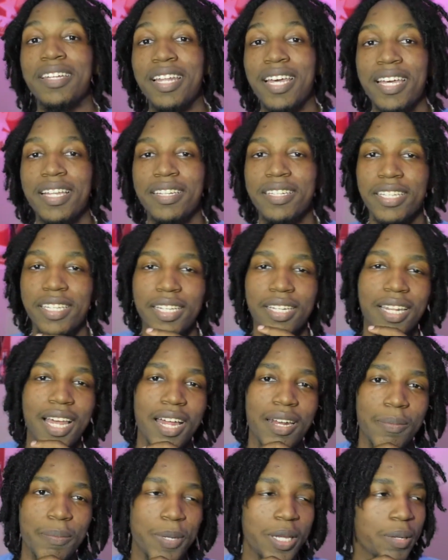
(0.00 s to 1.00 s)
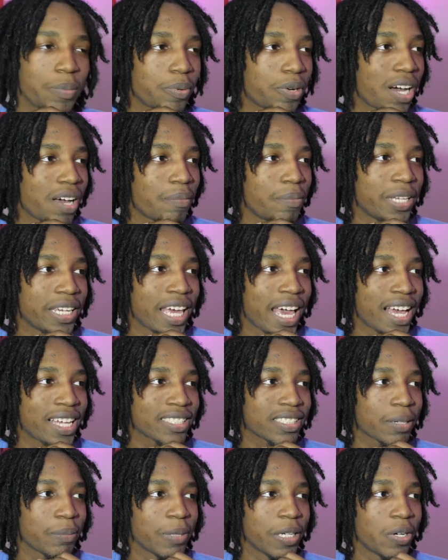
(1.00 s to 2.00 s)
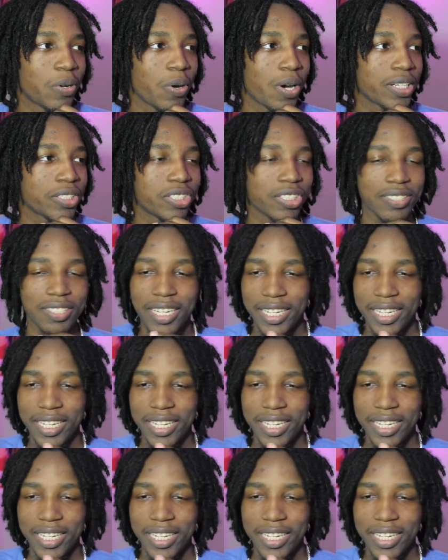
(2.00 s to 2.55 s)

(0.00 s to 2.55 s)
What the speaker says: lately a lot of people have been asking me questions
• • • • •
:: How to complete this task ::
Omit all pictures and repeat the rest of the records verbatim.

:: Solution to the problem ::
(0.00 s to 1.00 s)
(1.00 s to 2.00 s)
(2.00 s to 2.55 s)

(0.00 s to 2.55 s)
What the speaker says: lately a lot of people have been asking me questions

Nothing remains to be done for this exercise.